The retail industry globally faces significant challenges as a result of the combination of the Coronavirus (COVID-19) pandemic, low oil prices and existing economic problems. This report lays out Euromonitor’s phases of retail evolution due to COVID-19 and offers snapshots of how retail will be affected in each region. It will also consider the major trends emerging from these shifts, including the growth of e-commerce and role of digital intermediaries.
The COVID-19 pandemic will negatively impact the retail industry globally in 2020 and 2021. The pandemic required the temporary closure of many stores, weakened consumer demand and increased the costs for many retailers.

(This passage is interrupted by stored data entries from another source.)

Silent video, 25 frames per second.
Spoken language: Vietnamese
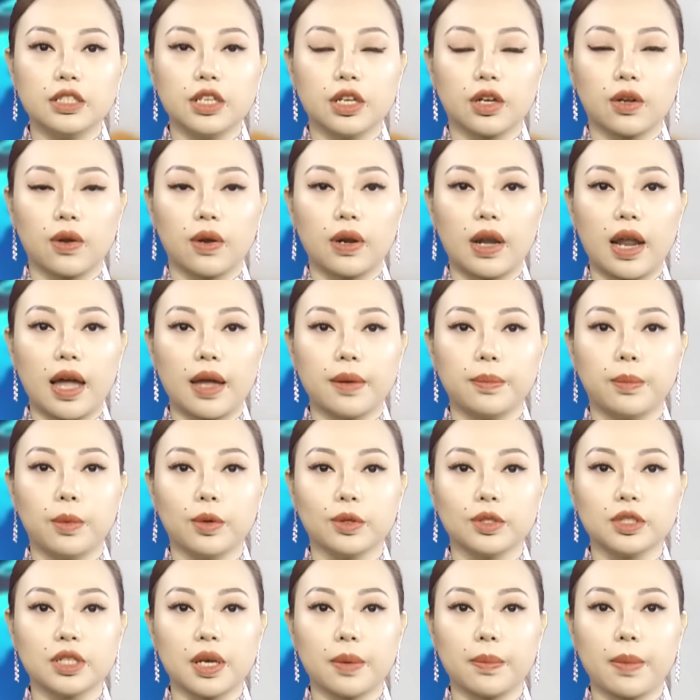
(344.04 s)
chỉ còn lại
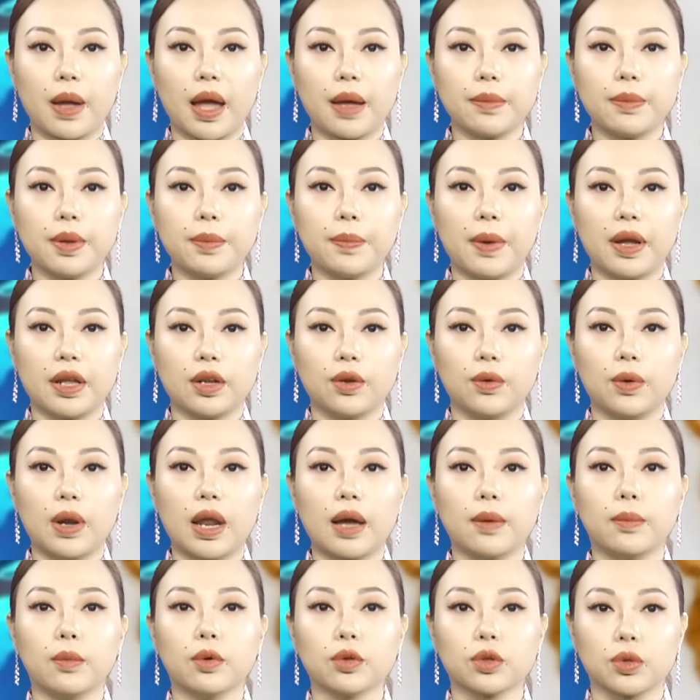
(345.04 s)
127 đô
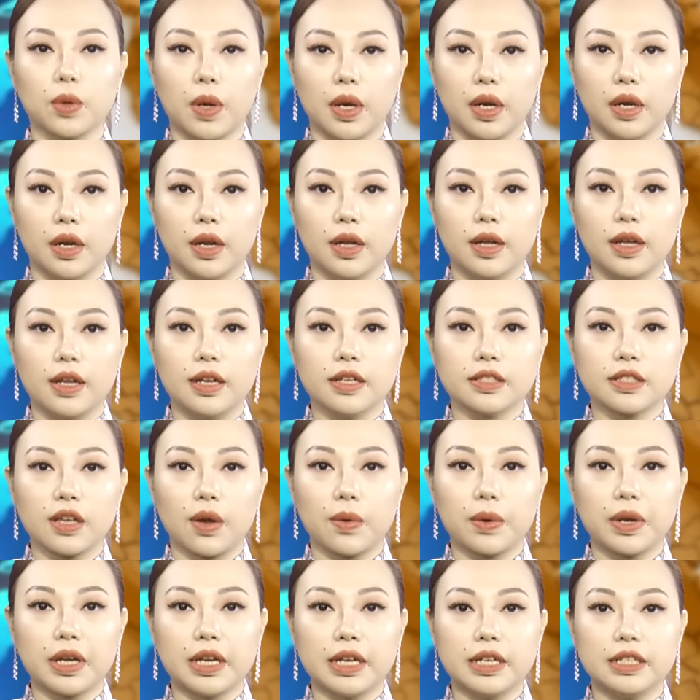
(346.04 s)
la một tuần,
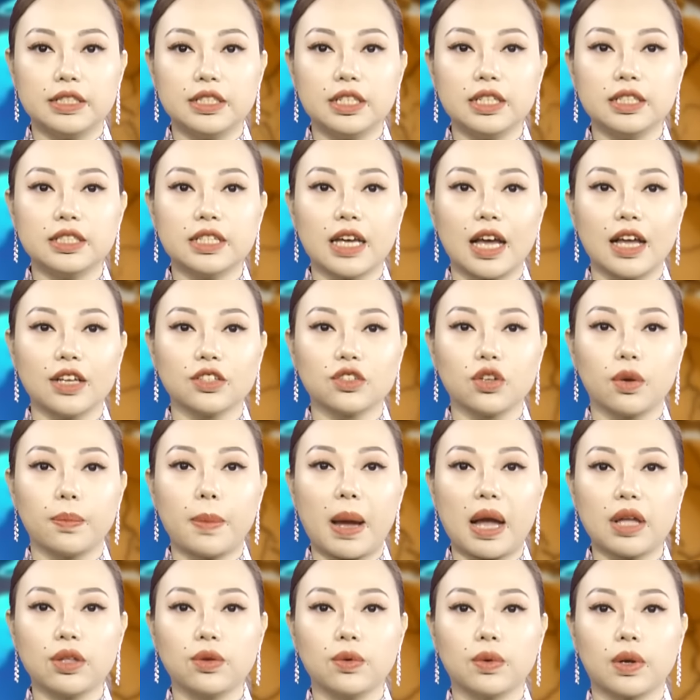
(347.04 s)
sau khi chi trả cho
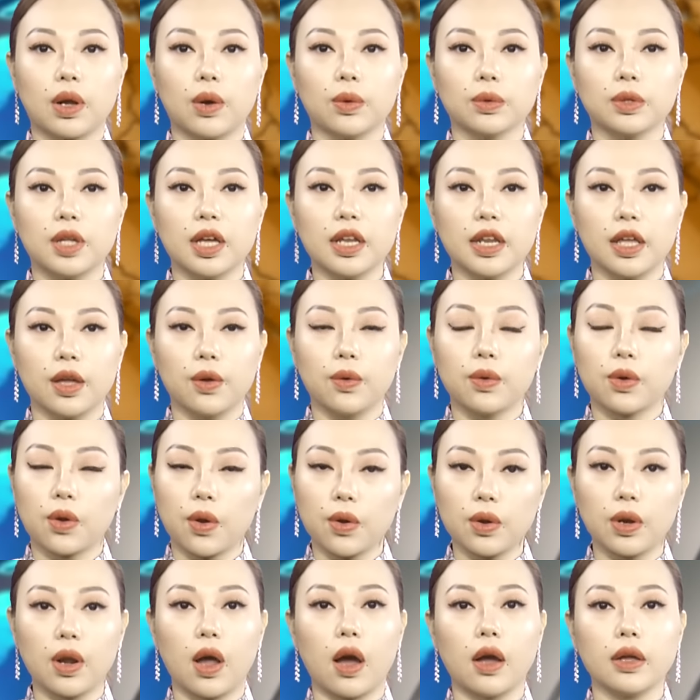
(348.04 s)
ba nhu cầu thiết yếu
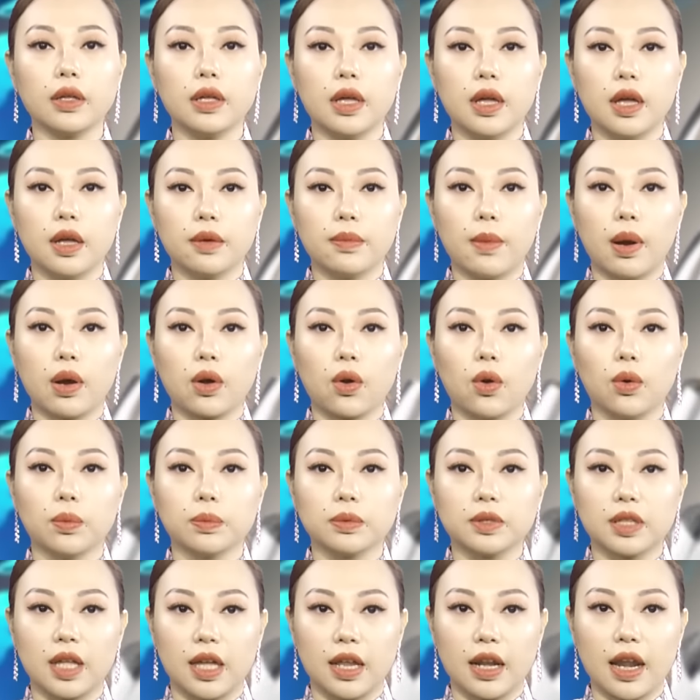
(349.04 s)
cốt lõi, bao gồm
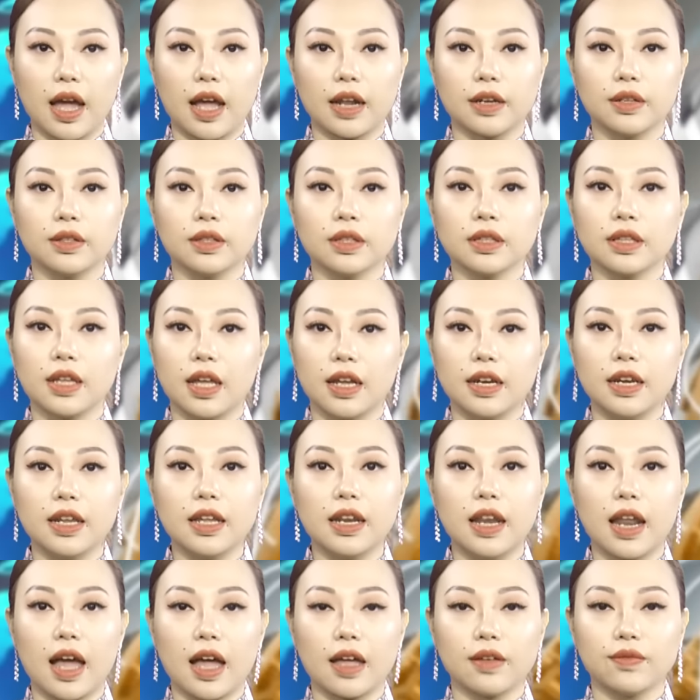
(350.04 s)
tiền ăn, tiền
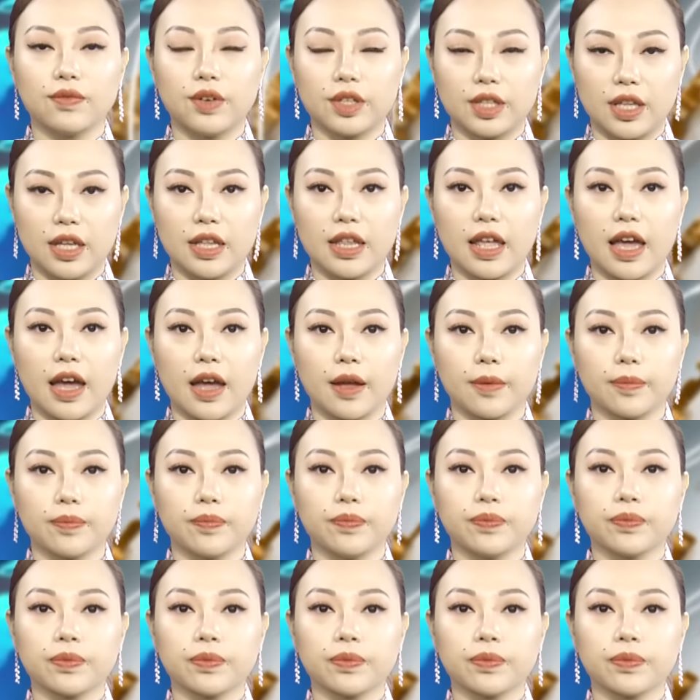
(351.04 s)
đi lại và tiền nhà.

Beyond the direct effects of the pandemic itself, retailers in many emerging markets are contending with the negative effects of low oil prices on consumer spending. Low oil prices are due to several factors, but travel limitations imposed by governments are one drag on the demand for oil.
Consumers have increasingly turned to e-commerce during the pandemic, with the greatest gains in e-commerce penetration rates coming from markets that already had relatively high levels of e-commerce sales. South Korea and China in particular will record strong increases. E-commerce intermediaries, including marketplaces, delivery platforms, and social media and messaging services, play a particularly important role in e-commerce’s 2020 growth.
The trajectory of the pandemic will largely determine each market’s retail recovery, with markets with the lowest levels of cases generally showing the most rapid recoveries. Recovery is also likely to be uneven, with certain channels recovering much more rapidly than others. In general, specialist retailers and department stores face the longest recoveries.